Alguns sacos plásticos pendiam da cadeira de rodas. No caminho, nos contou que aqueles eram todos os seus pertences; dormia sob as marquises, e vivia de esmolas.
Chegamos ao lugar indicado; ali estavam reunidos outros mendigos. A mulher tirou de um dos sacos plásticos dois pacotes de leite e distribuiu para o grupo.
- Fazem caridade comigo, preciso fazer caridade com os outros - foi seu comentário.
Hakone, Japão:
Consigo que meu editor, Masao Masuda, finalmente me convide para tradicional cerimônia do chá. Ele acha que não vou entender direito: “não acontece nada especial”.
Vamos para uma montanha perto de Hakone, entramos num pequeno quarto, e sua irmã, vestida ritualmente em quimono, nos serve chá. Só isso: mas tudo é feito com tanta seriedade e protocolo, que uma prática cotidiana transforma-se num momento de comunhão com o Universo.
O mestre do chá, Okakusa Kasuko, explica: “a cerimônia é a adoração do belo. Todo seu esforço concentra-se na tentativa de atingir o Perfeito através dos gestos imperfeitos da vida cotidiana. Toda a sua beleza consiste em respeitar as coisas simples que fazemos, pois elas podem nos transportar até Deus”.

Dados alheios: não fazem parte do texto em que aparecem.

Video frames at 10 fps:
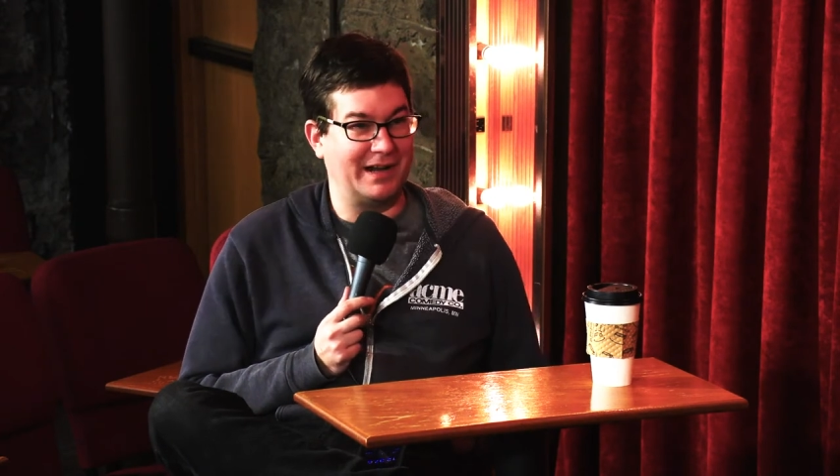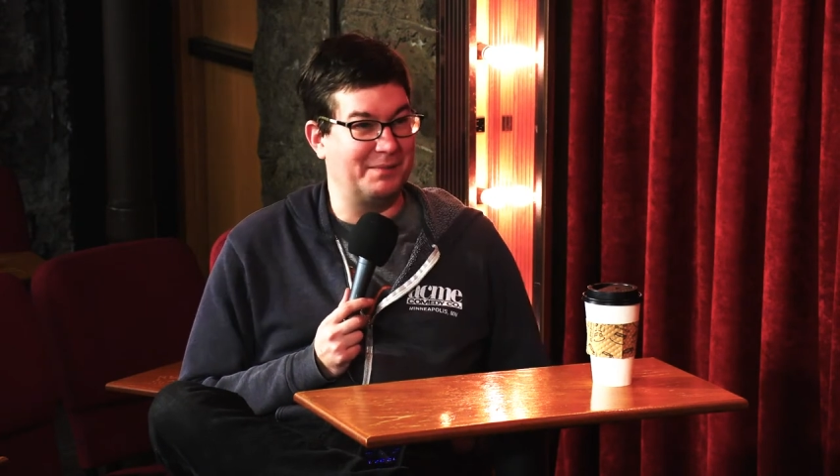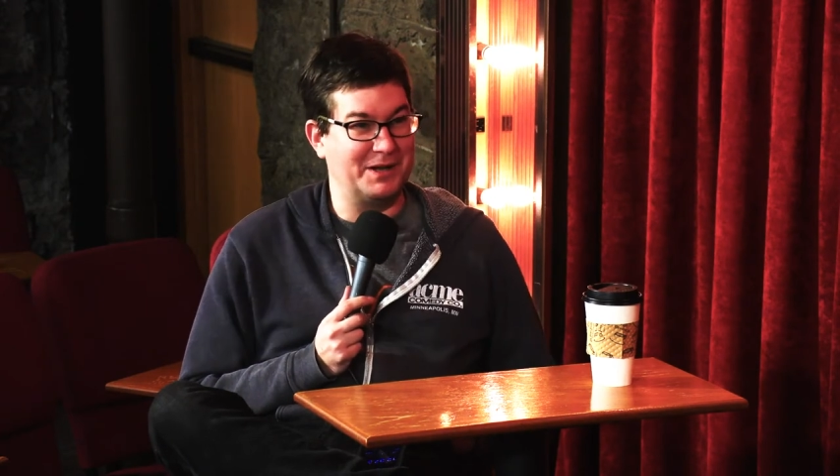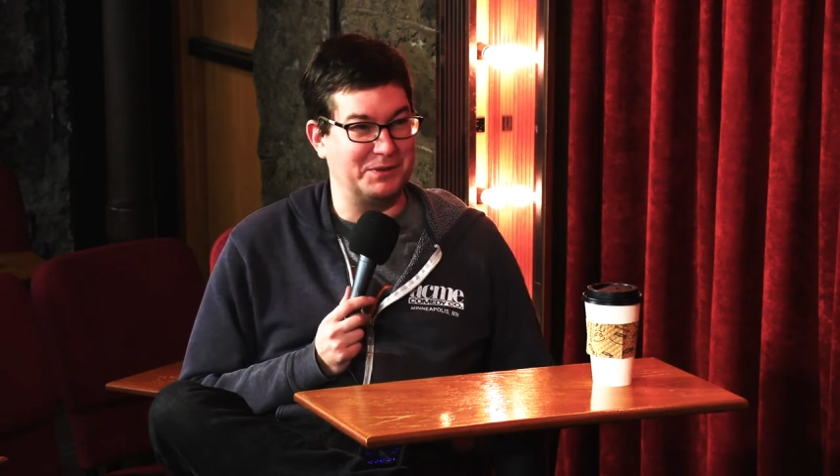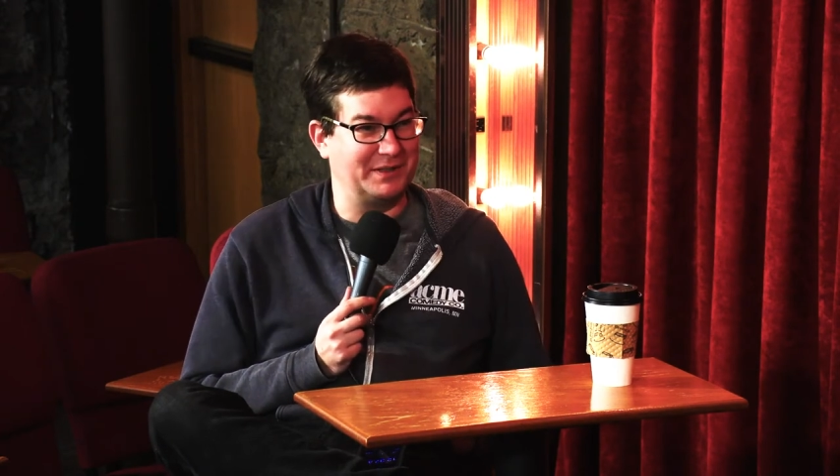I'm
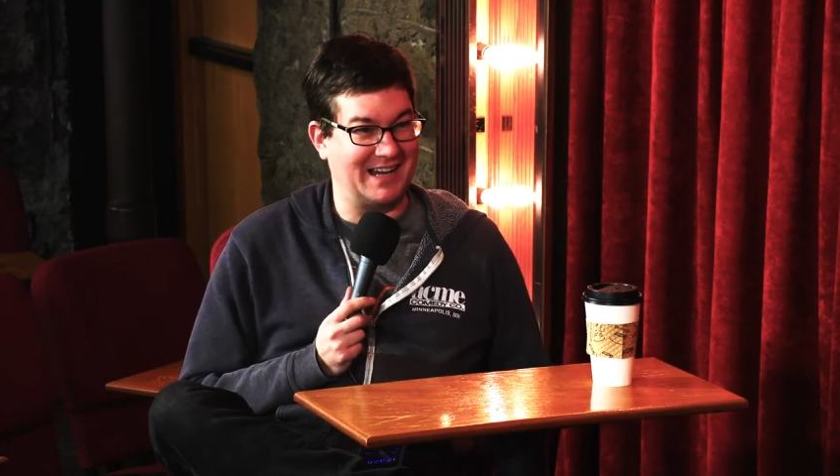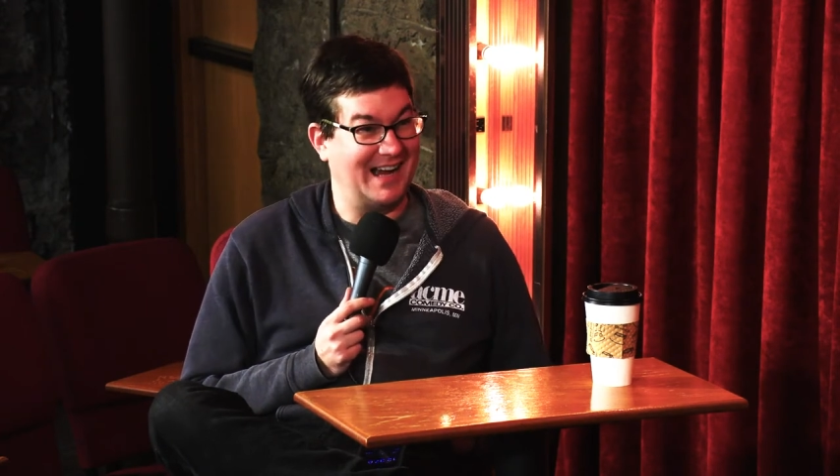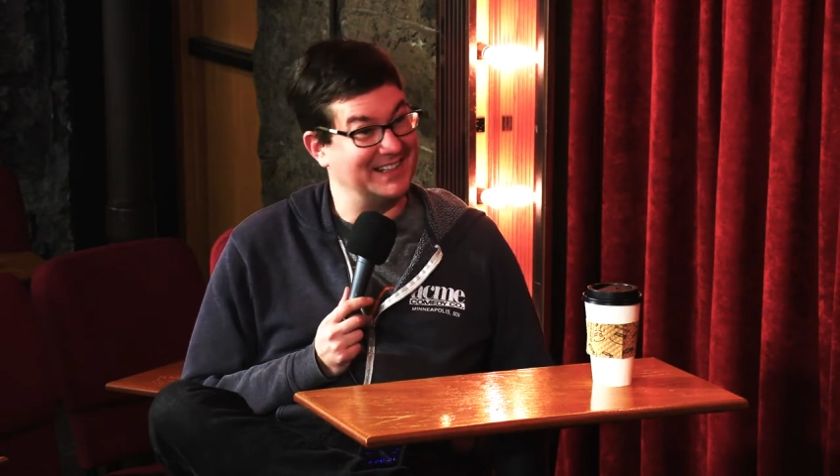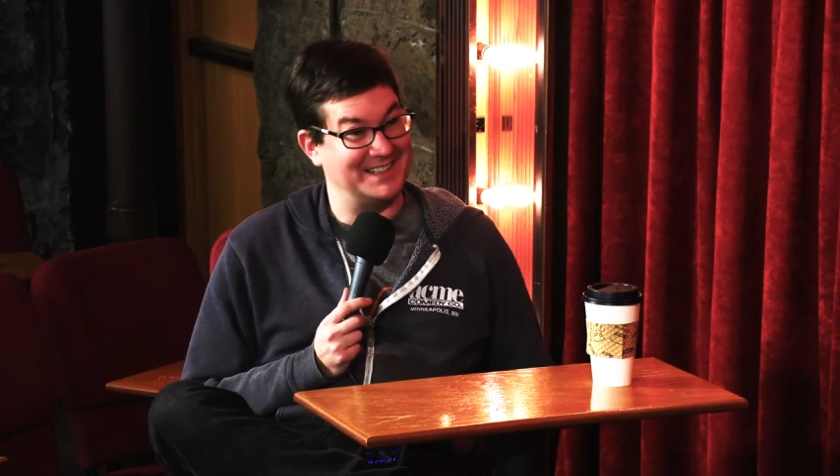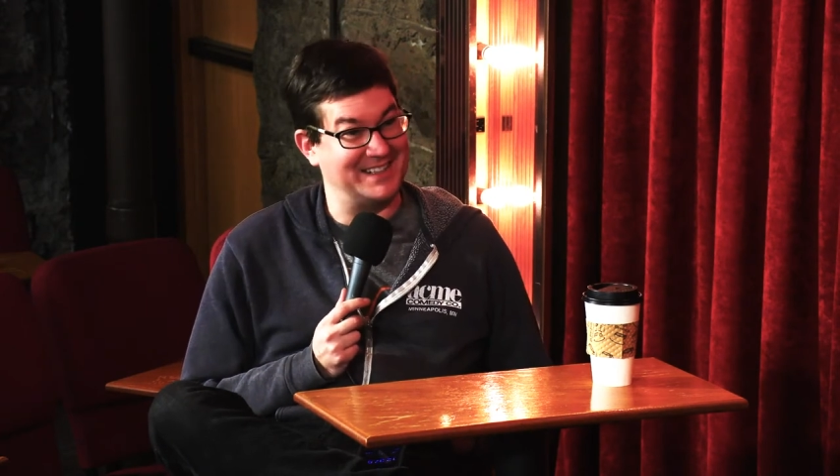not doing the
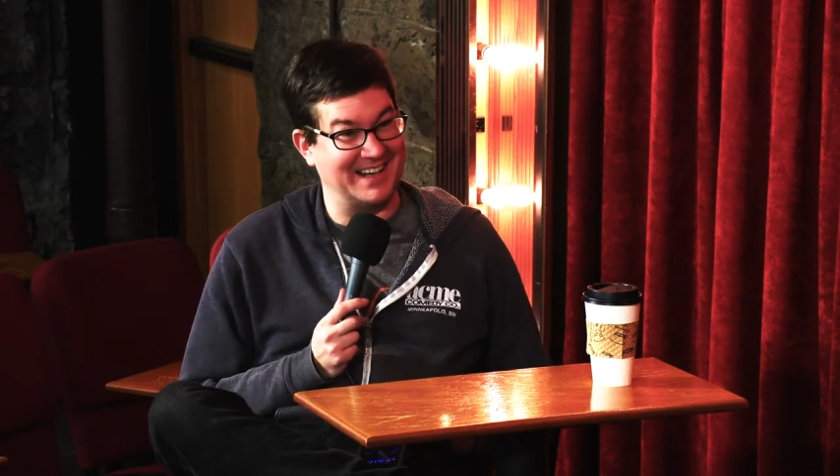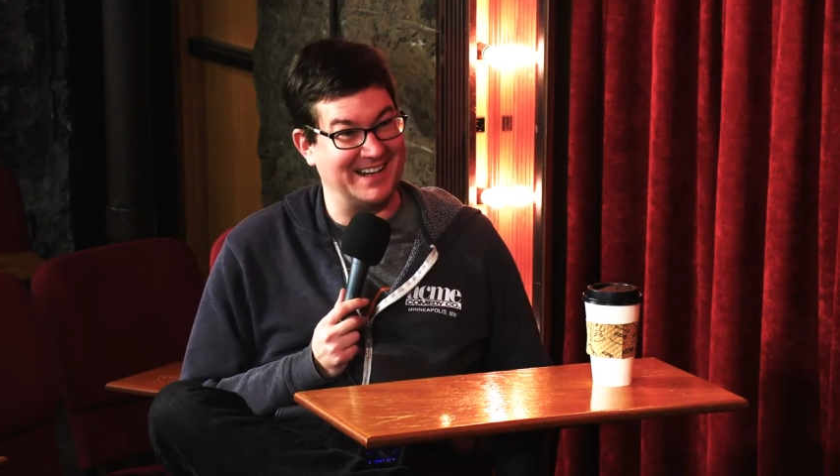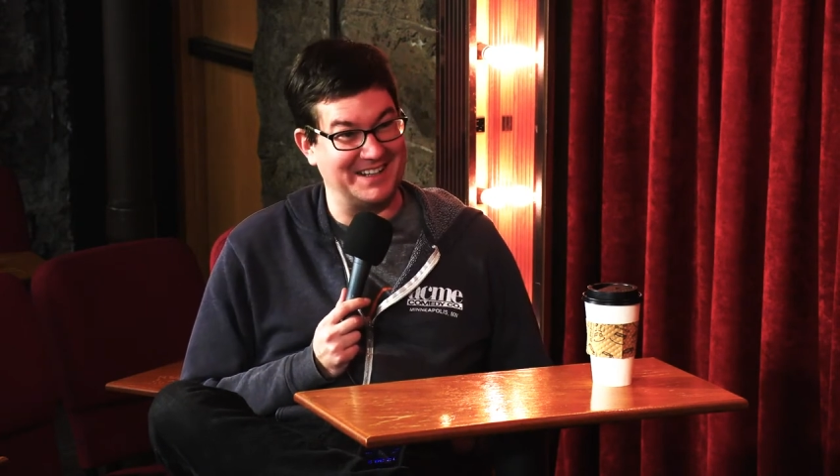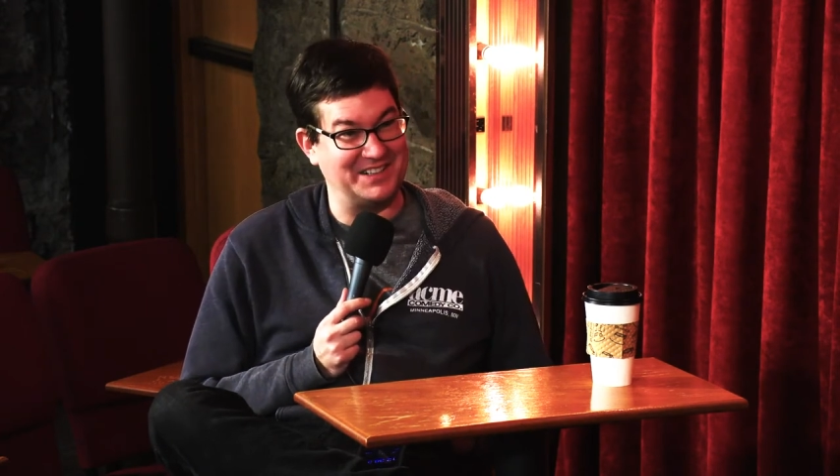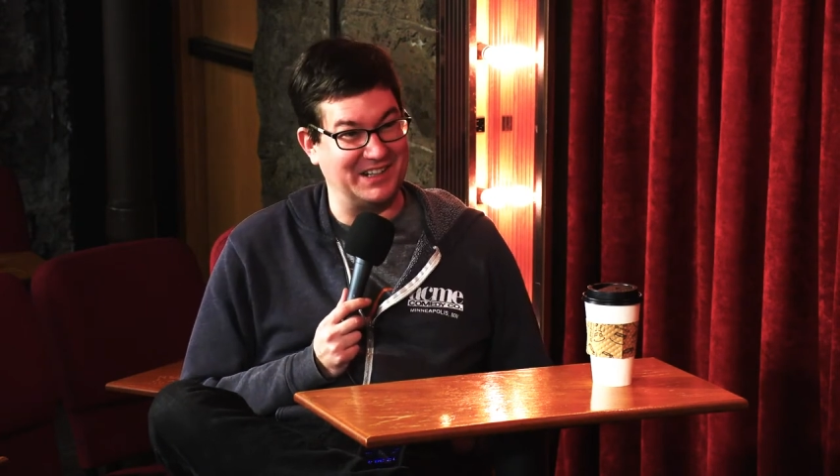contest again
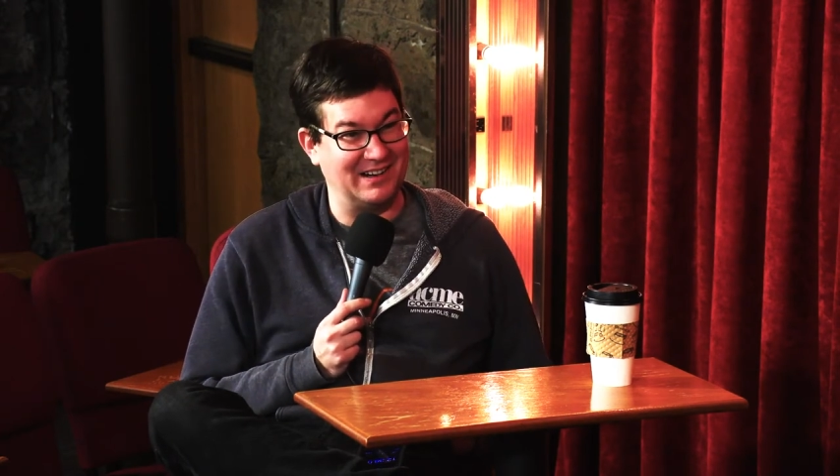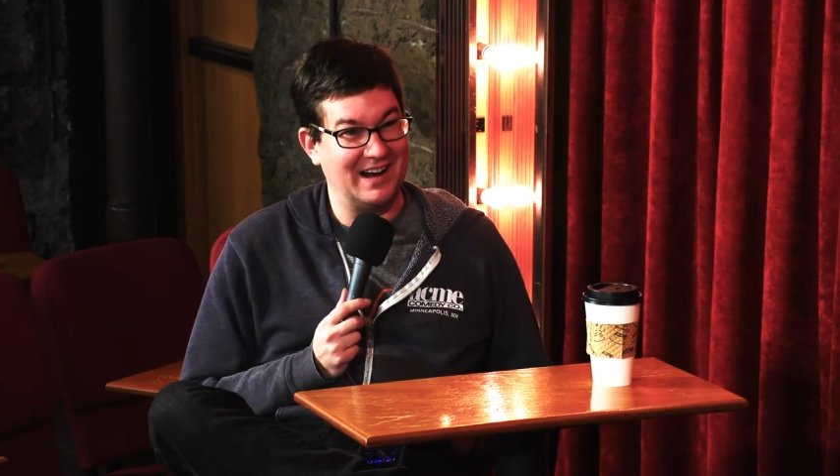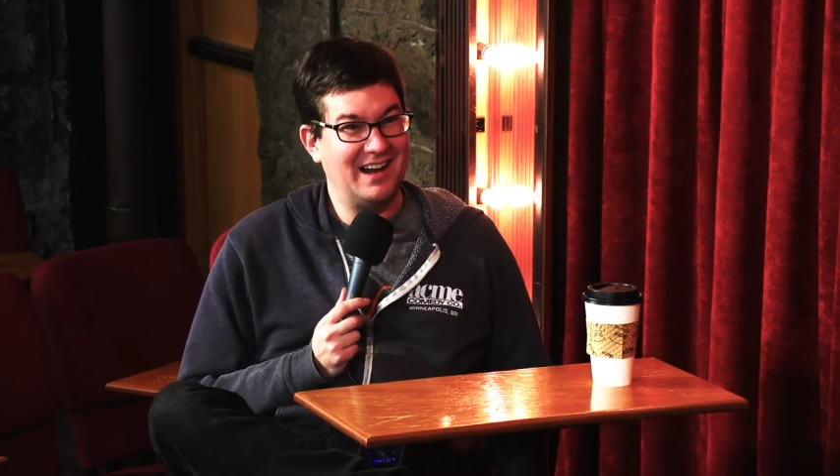next year.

Copacabana, Rio de Janeiro:
Estou andando pelo calçadão, e escuto uma moça dizendo para a outra: “programei minha vida da seguinte maneira...”
Será que ela conta com as coisas que aparecem justamente quando não estamos esperando? Pensou que Deus talvez tenha um plano diferente, e muito mais interessante? Levou a sério a hipótese de que - ao incluir outras pessoas na sua programação - esteja interferindo em ideias e projetos distintos?
Não sei se a frase que escutei era fruto da inexperiência ou do delírio total.
Hakone, Japão:
Pergunto a Masao Masuda como os japoneses conseguiram conquistar mercados que antes eram dominados pelos americanos.
- Muito simples: os americanos têm uma ideia, trancam-se numa sala com pesquisas, tomam decisões, e gastam uma energia imensa para provar que estavam certos. Nós não queremos provar nada a ninguém: deixamos que cada ser humano manifeste suas necessidades, e procuramos solucioná-las. O resultado prático é que cada um termina comprando aquilo que já desejava antes.
“Quem só deseja demonstrar que está certo, termina por agir errado.”